[Stored data]

────────────────────

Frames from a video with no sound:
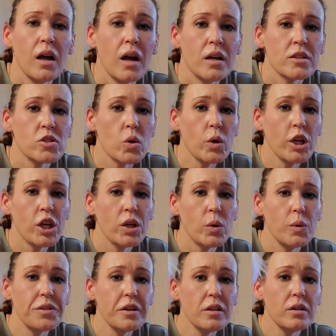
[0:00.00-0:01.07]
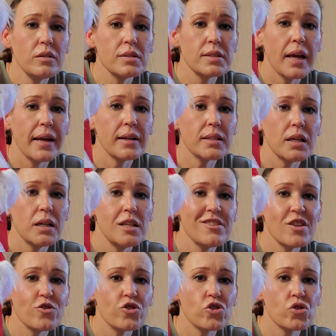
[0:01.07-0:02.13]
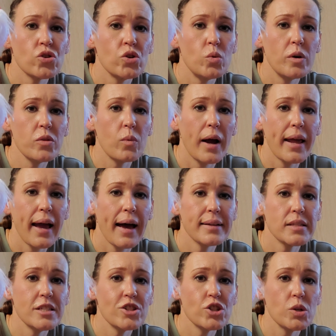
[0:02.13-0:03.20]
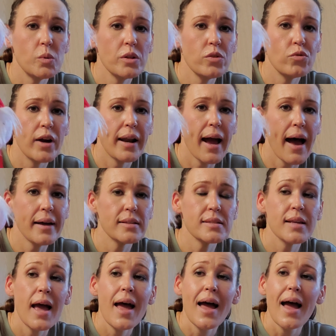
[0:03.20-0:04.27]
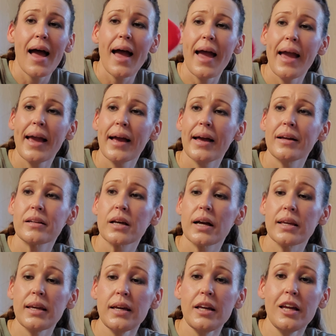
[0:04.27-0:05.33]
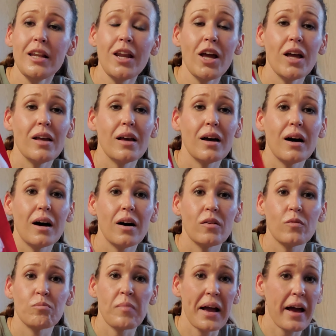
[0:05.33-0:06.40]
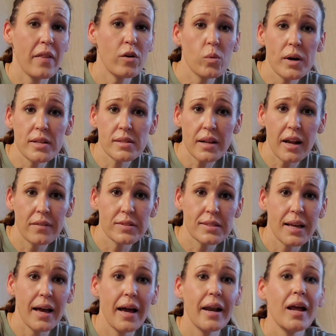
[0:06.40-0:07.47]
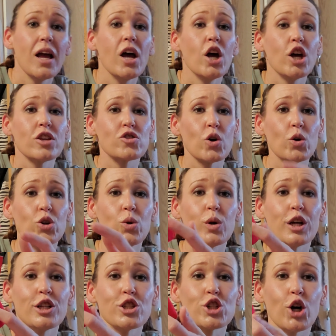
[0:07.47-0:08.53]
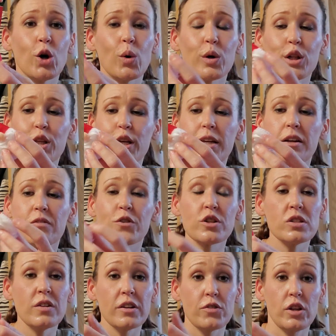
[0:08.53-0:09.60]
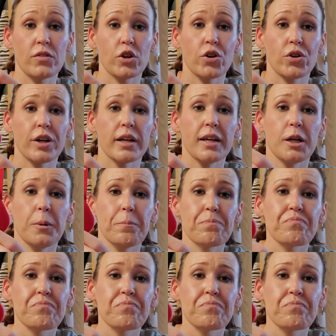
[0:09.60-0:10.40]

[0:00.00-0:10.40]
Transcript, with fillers: So cute. They're little Santas. There's two with white hats and two with red hats. And again, my other ones that I've said, so you can totally, first of all, if you have a Cricut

────────────────────

◆ EXERCISE BRIEF: Please output the data above exactly as given, omitting every picture.

◆ TASK OUTPUT:
Frames from a video with no sound:
[0:00.00-0:01.07]
[0:01.07-0:02.13]
[0:02.13-0:03.20]
[0:03.20-0:04.27]
[0:04.27-0:05.33]
[0:05.33-0:06.40]
[0:06.40-0:07.47]
[0:07.47-0:08.53]
[0:08.53-0:09.60]
[0:09.60-0:10.40]

[0:00.00-0:10.40]
Transcript, with fillers: So cute. They're little Santas. There's two with white hats and two with red hats. And again, my other ones that I've said, so you can totally, first of all, if you have a Cricut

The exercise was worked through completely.